Otra foto tomada en la tetería, la cara de acojonaos se debe a que la fotógrafa que era francesa me pidío en persona que le teníamos que importar el servicio prestado, cuyas pretensiones no tardé en comunicar al generoso guerrero Miliky que tan presto está para ayudar a damiselas en momentos de necesidad. Si es que hay que joderse con las 20 tías wenas que había detrás y nos tienen que tocar las feas.

Eso que tenemos debajo de nuestras hermosas e inmaculadas posaderas (salvo la de uno) es un peaso de cañon. De abajo a arriba y derecha a izquierda tenemos a la dama Yoli, damisela Sheila , papa Miliky, el PeeWee, lady Patricia, Gabi y nuestro querido abuelo Benzal.

Fantástico fondo de uno de los patios de los Palacios Nazaríes que contrasta radicalmente con la cara del simpático personaje que aparece en el extremo inferior izquierdo de la fotografía y se asemeja a un individuo en estado claramente etílico o cannabinoide (ahora vas y lo cascas), menos mal que sus congéneres salen decentes.

Espectacular y sin igual vista aérea de los muchos tejados y azoteas que pueblan la grandiosa ciudad de Granada tomada desde la torre de la Vela sita en la Alcazaba.

Aquí tenemos otro de los fantásticos patios que se encuentra en el interior de los Palacios Nazaríes. A la vera del estanque encontramos a tres de nuestros aguerridos caballeros corriendo el grave riesgo de ser atacados por una de las muchas y muy crecidas piráñas rojas arábicas que habitan en esas aguas.

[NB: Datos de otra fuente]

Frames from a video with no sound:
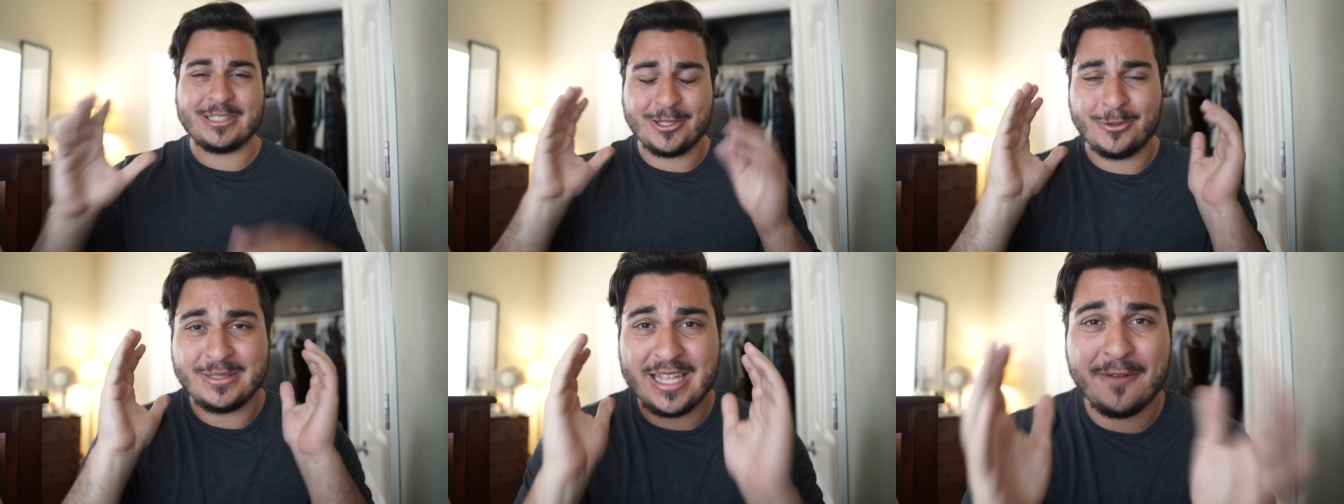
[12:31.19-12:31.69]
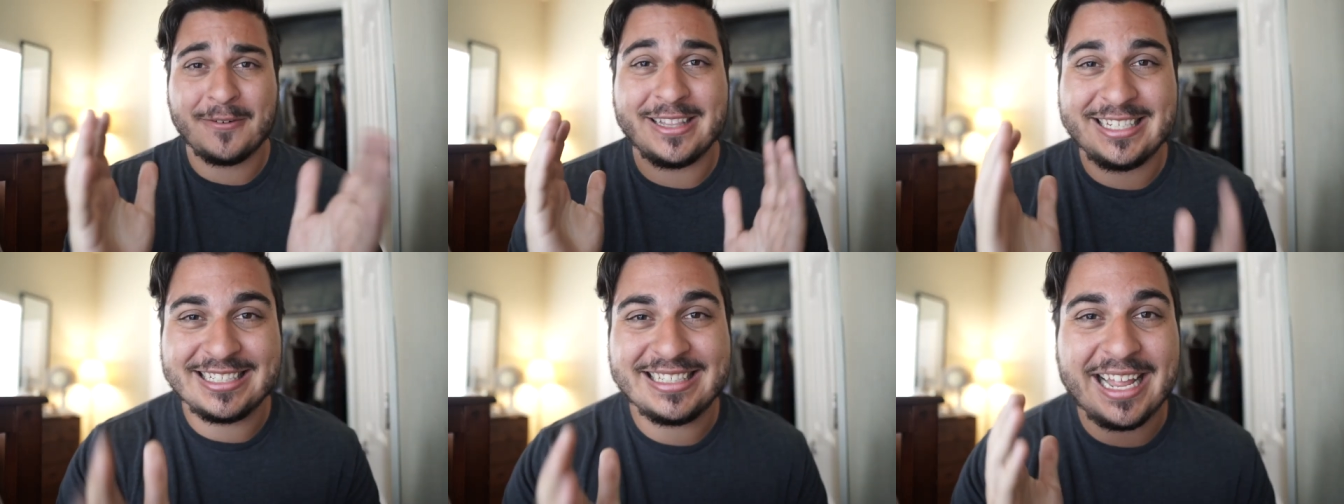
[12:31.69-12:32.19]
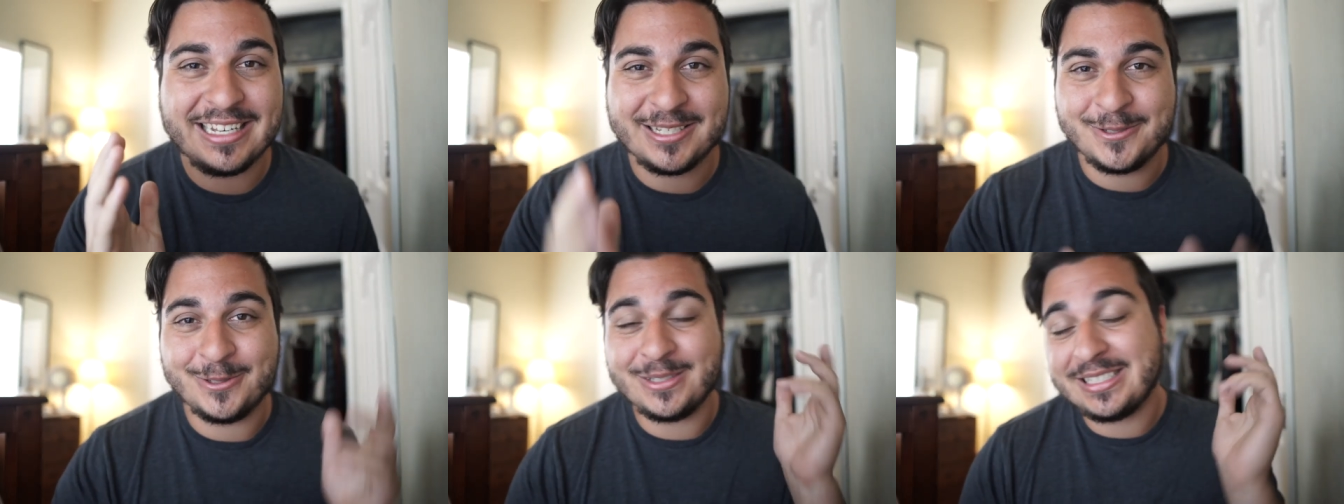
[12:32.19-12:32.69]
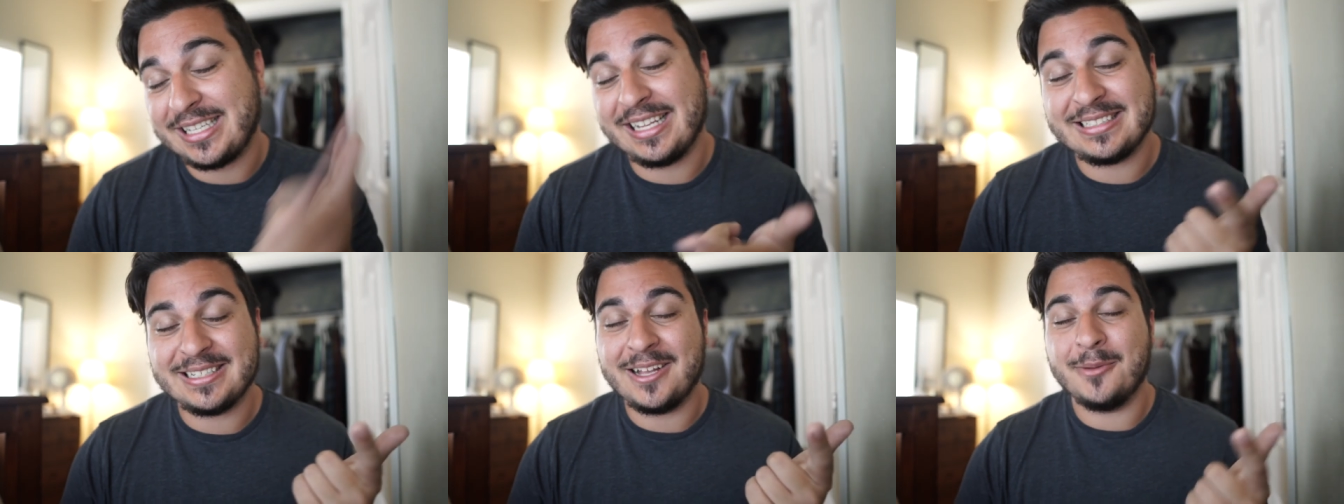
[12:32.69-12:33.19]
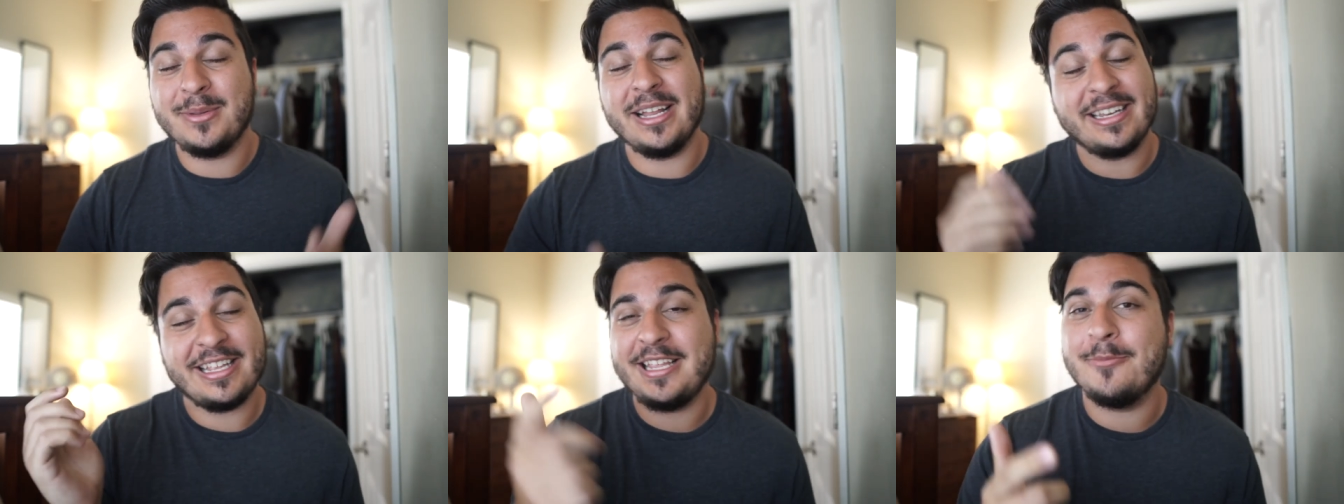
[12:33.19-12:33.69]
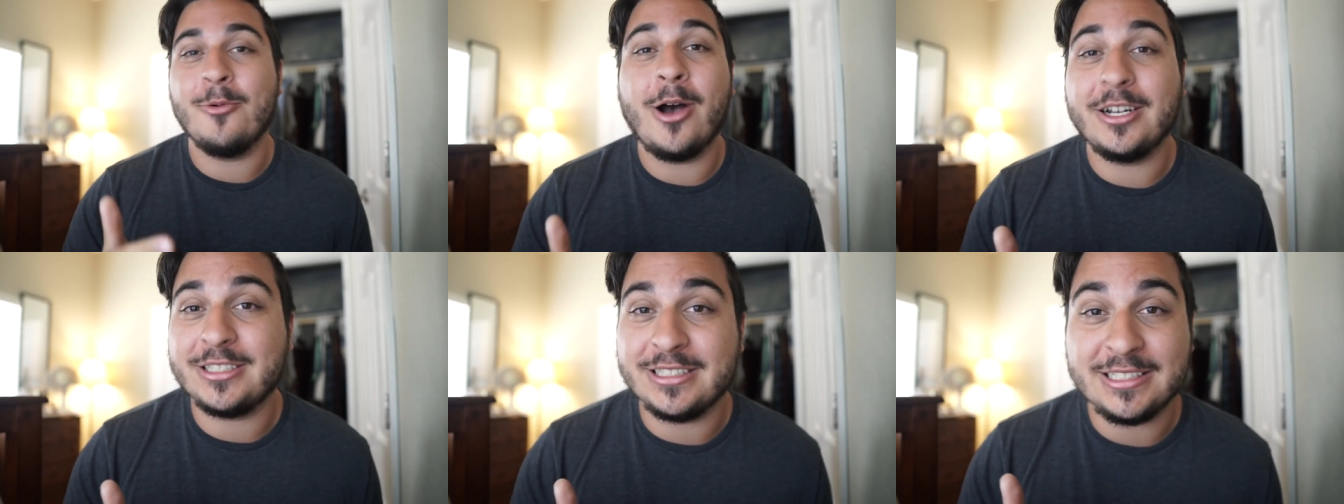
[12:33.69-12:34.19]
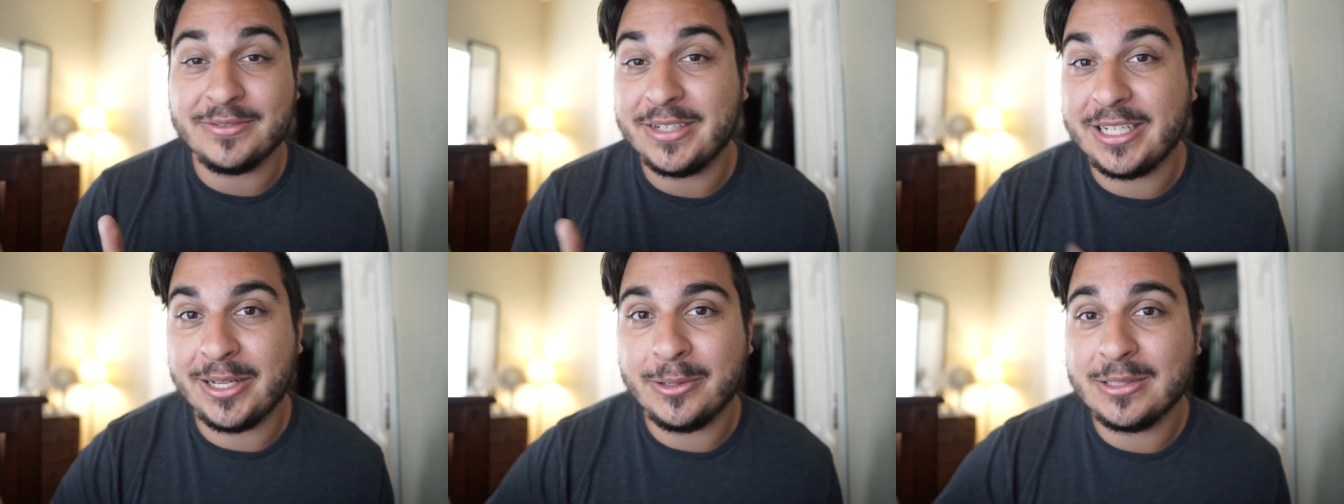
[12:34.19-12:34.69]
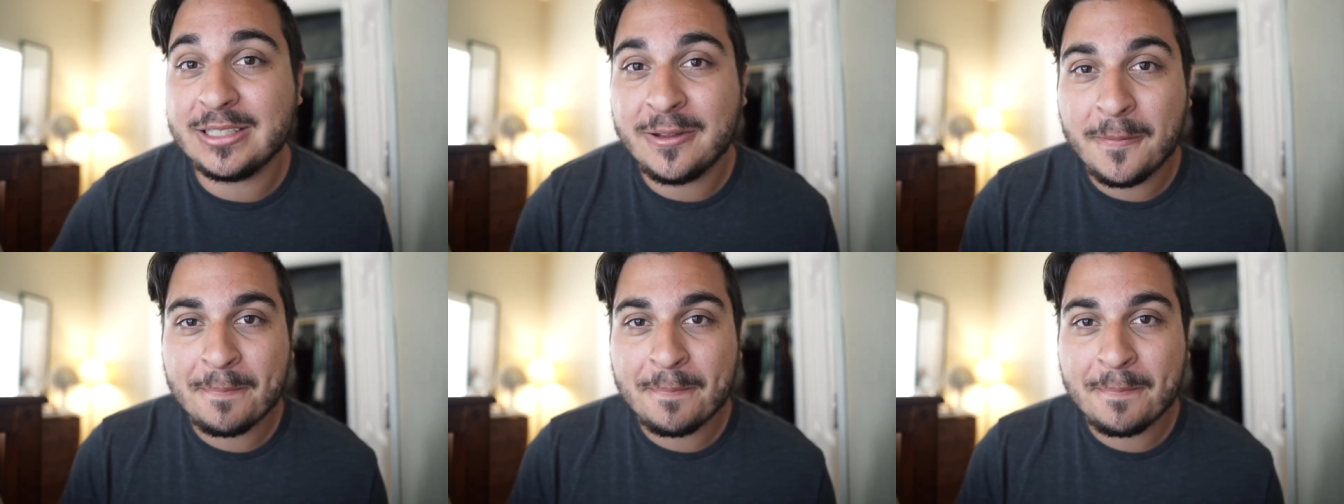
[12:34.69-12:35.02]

so definitely stay tuned, stay subbed, and keep watching these videos.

Pues aquí tenemos a los cuatro caballeros de la banqueta redonda que comenzaban su árduo recorrido por la cultúra árabe, ninguno de ellos se imaginó por un instante las maravillas a las que sus ojos estarían expuestos, así como los graves peligros que les acecharon, vaya coña mañanera que acabo de soltar, en fin, como muchas otras... a ver si me tomo mi pastilla.

Aqui el Osama (es decir Miky), se encontraba en su salsa, hizo unas buenas migas, es decir, couscous con el Mohamed, el camarero del restaurante árabe donde nos encontramos, que una de las veces se fueron juntos a mirar a la Meca por turnos :-P. Fantástica comida, joder, el caso es pensar siempre en lo mismo, me refiero a los platos típicos árabes (ya, ya , que todo se acaba sabiendo cesitar... si quieres luego te doy el biberon de la tarde)

Si es que el mamón este del Benzal encima de ser más largo que el camino de Santiago tiene la misma talla de pie que Frankenstein. Aqui estabamos a punto de ir de marcha, aunque cualquiera diría que ibamos a internar a los dos de la izquierda en un centro para disminuidos psíquikos. Vaya cara de retrasaillos

Aquí tenemos una magnifika vista de la ciudad de Granada y de la Alahambra desde la Abadía del Sacromonte empañada únicamente por el gepeto de estos cuatro tolilis acemilados por los cálidos rayos del Sol, astro que llevaban sin sentir en su rostro largos días, tantos como duró la ardua cruzada que allí nos llevo.

Aqui como que estabamos como los indios cabreaos, vaya careto que teníamos en el patio de la Abadía del Sacromonte, sería porque esa misma mañana partiamos de vuelta a Madrid y ya no podiamos cantar aquello de: 'Ahí me voy otra vezzz, ahí te dejo Madriddddd!!! iiiiiiiddddddd!!!

Alahhhhhhhhh Jihaddddddddd!!!!!!!! Perdón, creo que me equivoqué de película, es que estar en la Kashbah, que es el nombre de la tetería ande nos encontrabamos me despistó. Peazo de tés afrodisiacos que nos mamamos, a los 5 minutos se nos subieron unos calores inexplicables y al Gabi le pego un jamacuco y se empezó a destornillar de risa aflojando las tuerkas de nuestras mandíbulas también.